A Argentina encontrou dificuldades inesperadas diante de Cabo Verde, sendo levada à prorrogação após um empate sofrido, evidenciando um desgaste físico preocupante no elenco durante a #CopaDoMundo2026.
A Seleção Argentina viveu momentos de pura tensão neste compromisso decisivo da Copa do Mundo. Em uma partida marcada pela baixa intensidade e por uma resistência impressionante dos cabo-verdianos, os atuais campeões mundiais não conseguiram confirmar o favoritismo no tempo regulamentar, terminando o confronto empatados em 1 a 1.
O placar foi aberto por Lionel Messi ainda na primeira etapa, mas a equipe da Argentina viu o cenário mudar quando Deroy Duarte igualou o marcador para Cabo Verde no segundo tempo. O resultado forçou uma prorrogação que testou não apenas o limite técnico, mas o preparo físico dos comandados de Lionel Scaloni.
O alívio na prorrogação
Logo nos minutos iniciais do tempo extra, o zagueiro Lisandro Martínez foi o autor do gol que trouxe fôlego à equipe argentina, desempatando o confronto e devolvendo a tranquilidade necessária para o restante da disputa. Apesar da vantagem retomada, o cenário de alerta sobre a condição física dos jogadores permanece no radar da comissão técnica.
Exaustão e limites físicos
Na reta final da partida, diversos atletas argentinos exibiram sinais nítidos de exaustão. Lionel Scaloni tentou oxigenar o time com as entradas de Lautaro Martínez, Rodrigo de Paul, Thiago Almada e Facundo Medina. Contudo, o azar acompanhou a estratégia: Enzo Fernandez e Nahuel Molina sofreram com cãibras e dores no gramado após as trocas. Como o treinador já havia esgotado suas três paradas para substituições, ambos foram obrigados a seguir em campo, jogando no sacrifício.
“O jogo mostrou que a nossa intensidade esteve abaixo do esperado, e o desgaste físico acumulado começa a cobrar o seu preço no momento mais decisivo da competição”, apontou a análise tática após o apito final.

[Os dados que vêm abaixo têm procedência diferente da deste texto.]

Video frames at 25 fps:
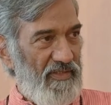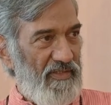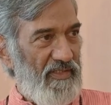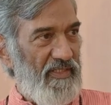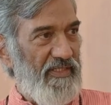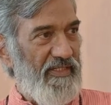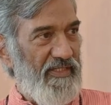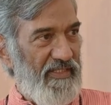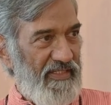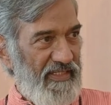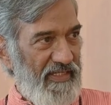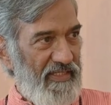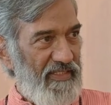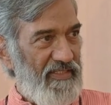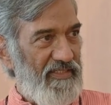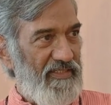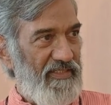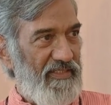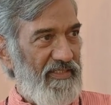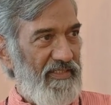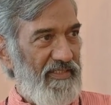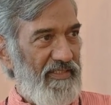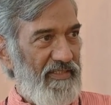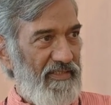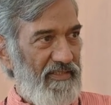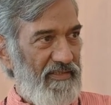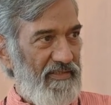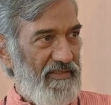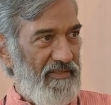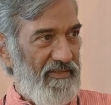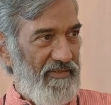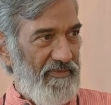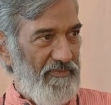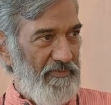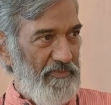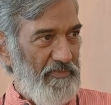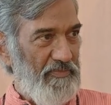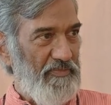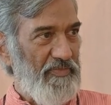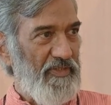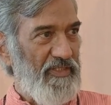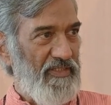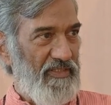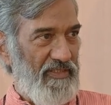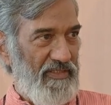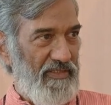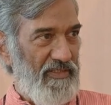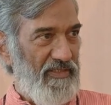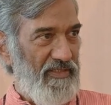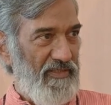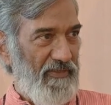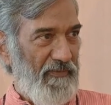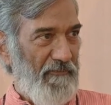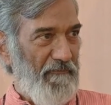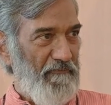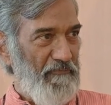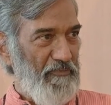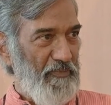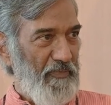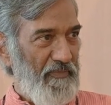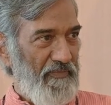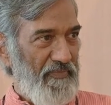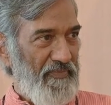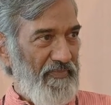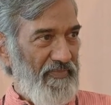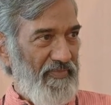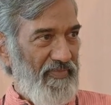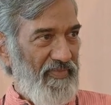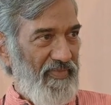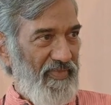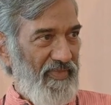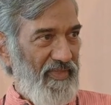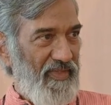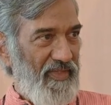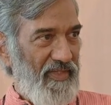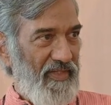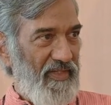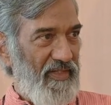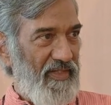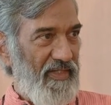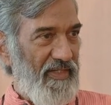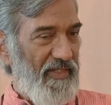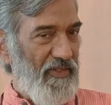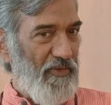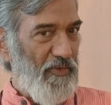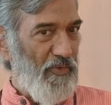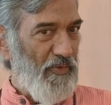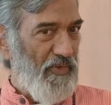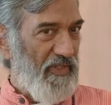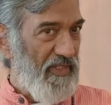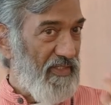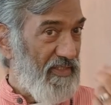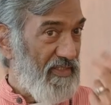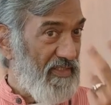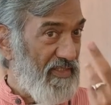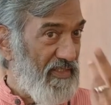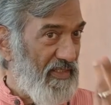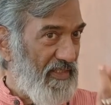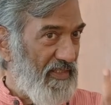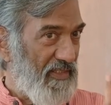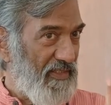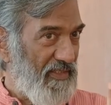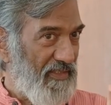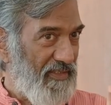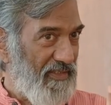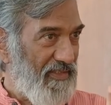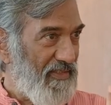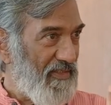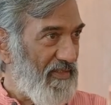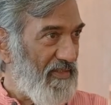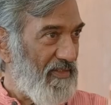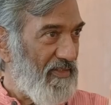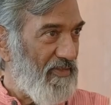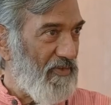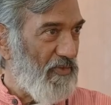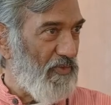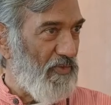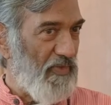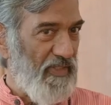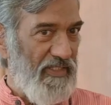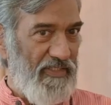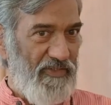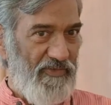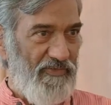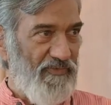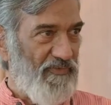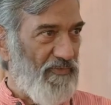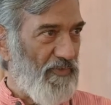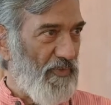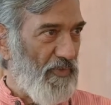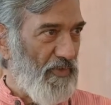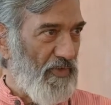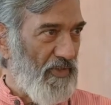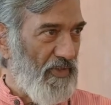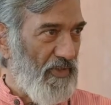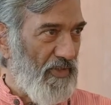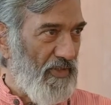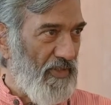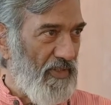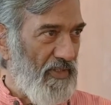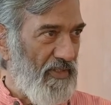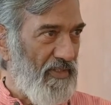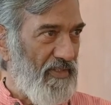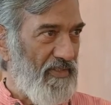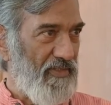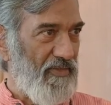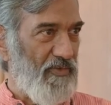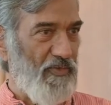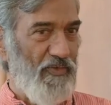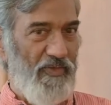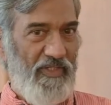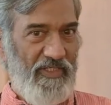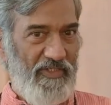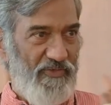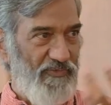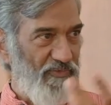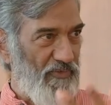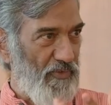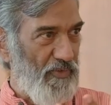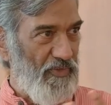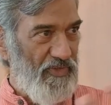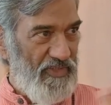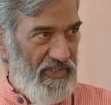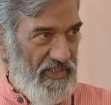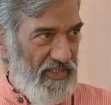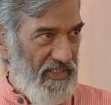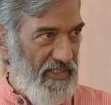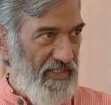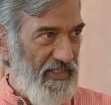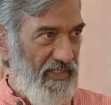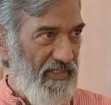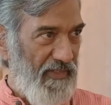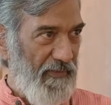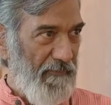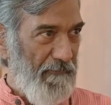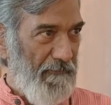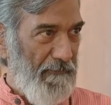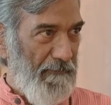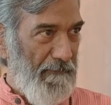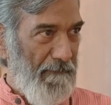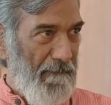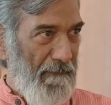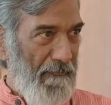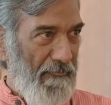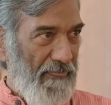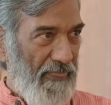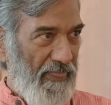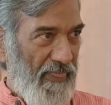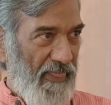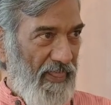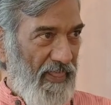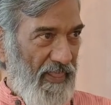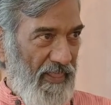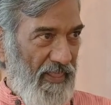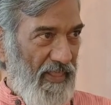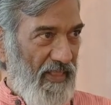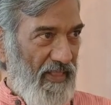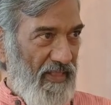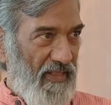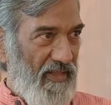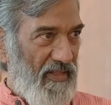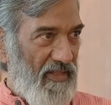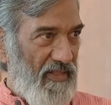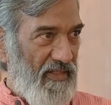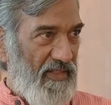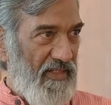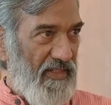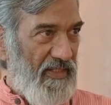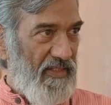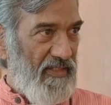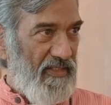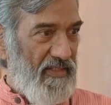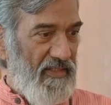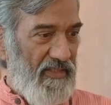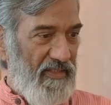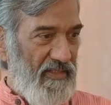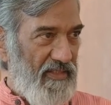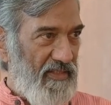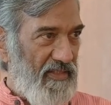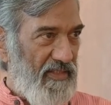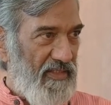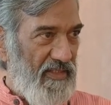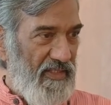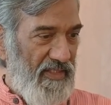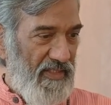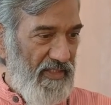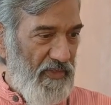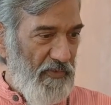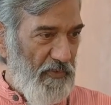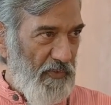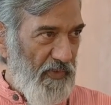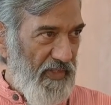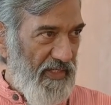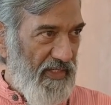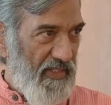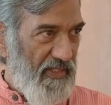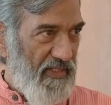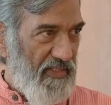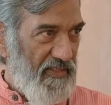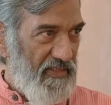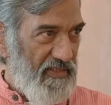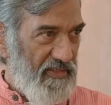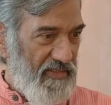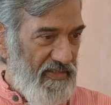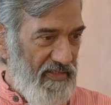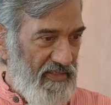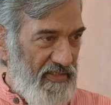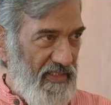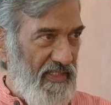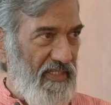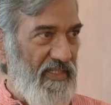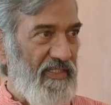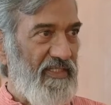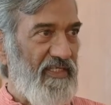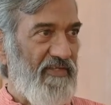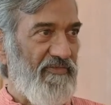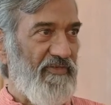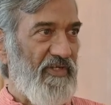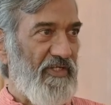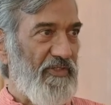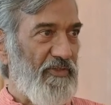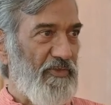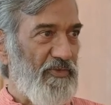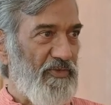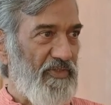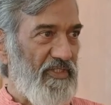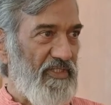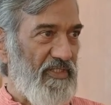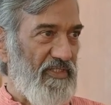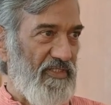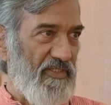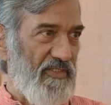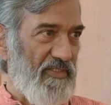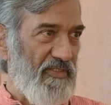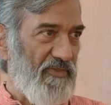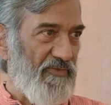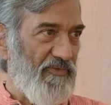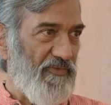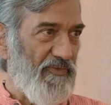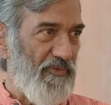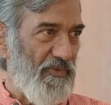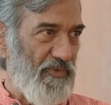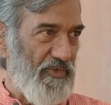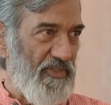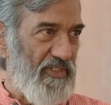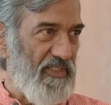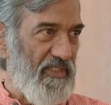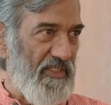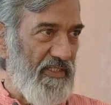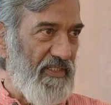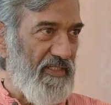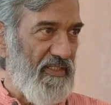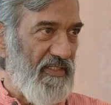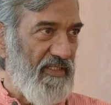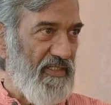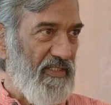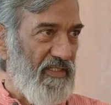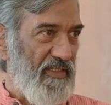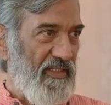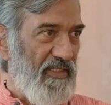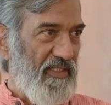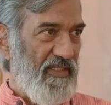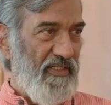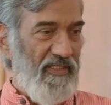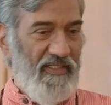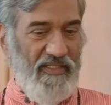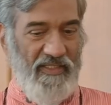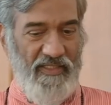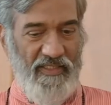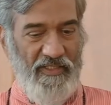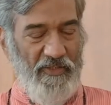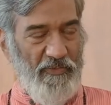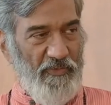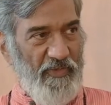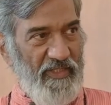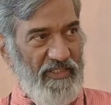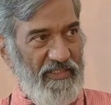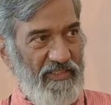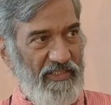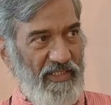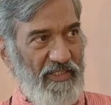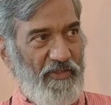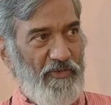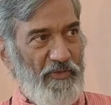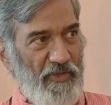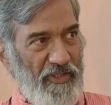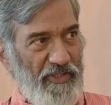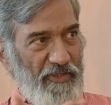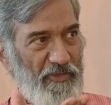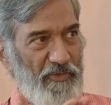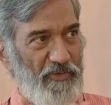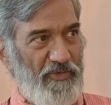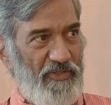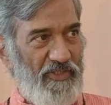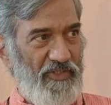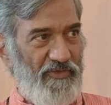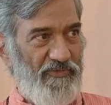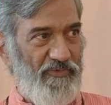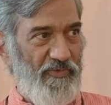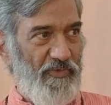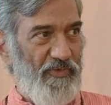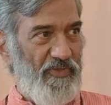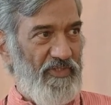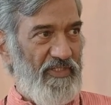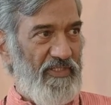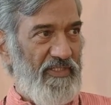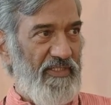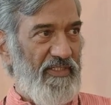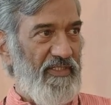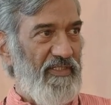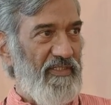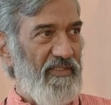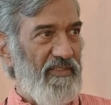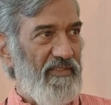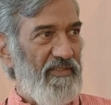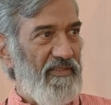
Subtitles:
intelligent person, right, who can see, who has forethought, who has foresight, right? And the way Sahadeva uses foresight and the way Shakuni uses foresight,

Estatísticas de um duelo truncado
O domínio argentino foi tímido nas estatísticas. Durante os 90 minutos, a equipe de Messi finalizou 15 vezes, com apenas oito acertos no alvo. O sistema defensivo de Cabo Verde, liderado pelo goleiro Vozinha — que realizou defesas cruciais, especialmente em cobranças de falta do camisa 10 —, foi o grande responsável por manter o sonho africano vivo até o limite da prorrogação.
Agora, a Argentina precisa urgentemente avaliar sua recuperação física para os próximos desafios. A demonstração de fragilidade contra um adversário aguerrido acende um sinal de alerta para as próximas fases do mata-mata, onde o desgaste acumulado pode ser o fator determinante entre a glória e a eliminação precoce.